* [WORK ORDER]: Can you copy out the data exactly? Leave the images out.

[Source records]
══════════
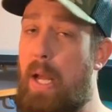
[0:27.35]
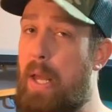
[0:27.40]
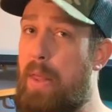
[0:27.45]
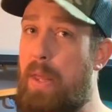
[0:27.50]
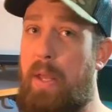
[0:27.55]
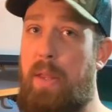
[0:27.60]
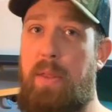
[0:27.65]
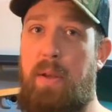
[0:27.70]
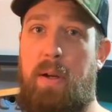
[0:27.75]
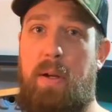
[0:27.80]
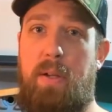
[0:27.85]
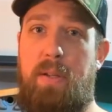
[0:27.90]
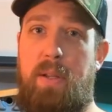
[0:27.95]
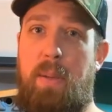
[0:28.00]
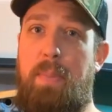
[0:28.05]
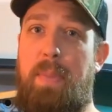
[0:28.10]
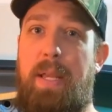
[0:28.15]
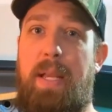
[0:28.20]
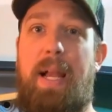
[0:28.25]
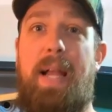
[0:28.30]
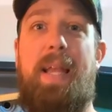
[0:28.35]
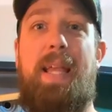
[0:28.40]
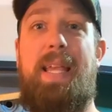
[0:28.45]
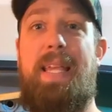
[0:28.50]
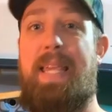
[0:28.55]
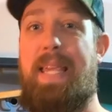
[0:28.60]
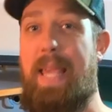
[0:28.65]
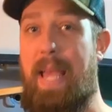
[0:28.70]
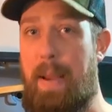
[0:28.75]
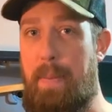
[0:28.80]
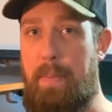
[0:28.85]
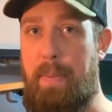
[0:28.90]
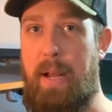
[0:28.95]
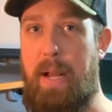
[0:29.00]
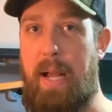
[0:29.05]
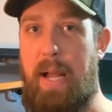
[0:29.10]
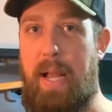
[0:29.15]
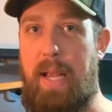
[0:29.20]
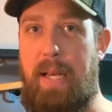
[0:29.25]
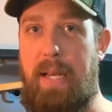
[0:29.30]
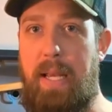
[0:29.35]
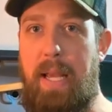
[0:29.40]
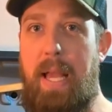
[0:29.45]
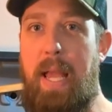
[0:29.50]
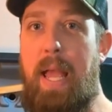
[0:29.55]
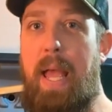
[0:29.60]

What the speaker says: I think they're something I can get behind.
══════════
* [EXERCISE SOLUTION]:
[0:27.35]
[0:27.40]
[0:27.45]
[0:27.50]
[0:27.55]
[0:27.60]
[0:27.65]
[0:27.70]
[0:27.75]
[0:27.80]
[0:27.85]
[0:27.90]
[0:27.95]
[0:28.00]
[0:28.05]
[0:28.10]
[0:28.15]
[0:28.20]
[0:28.25]
[0:28.30]
[0:28.35]
[0:28.40]
[0:28.45]
[0:28.50]
[0:28.55]
[0:28.60]
[0:28.65]
[0:28.70]
[0:28.75]
[0:28.80]
[0:28.85]
[0:28.90]
[0:28.95]
[0:29.00]
[0:29.05]
[0:29.10]
[0:29.15]
[0:29.20]
[0:29.25]
[0:29.30]
[0:29.35]
[0:29.40]
[0:29.45]
[0:29.50]
[0:29.55]
[0:29.60]

What the speaker says: I think they're something I can get behind.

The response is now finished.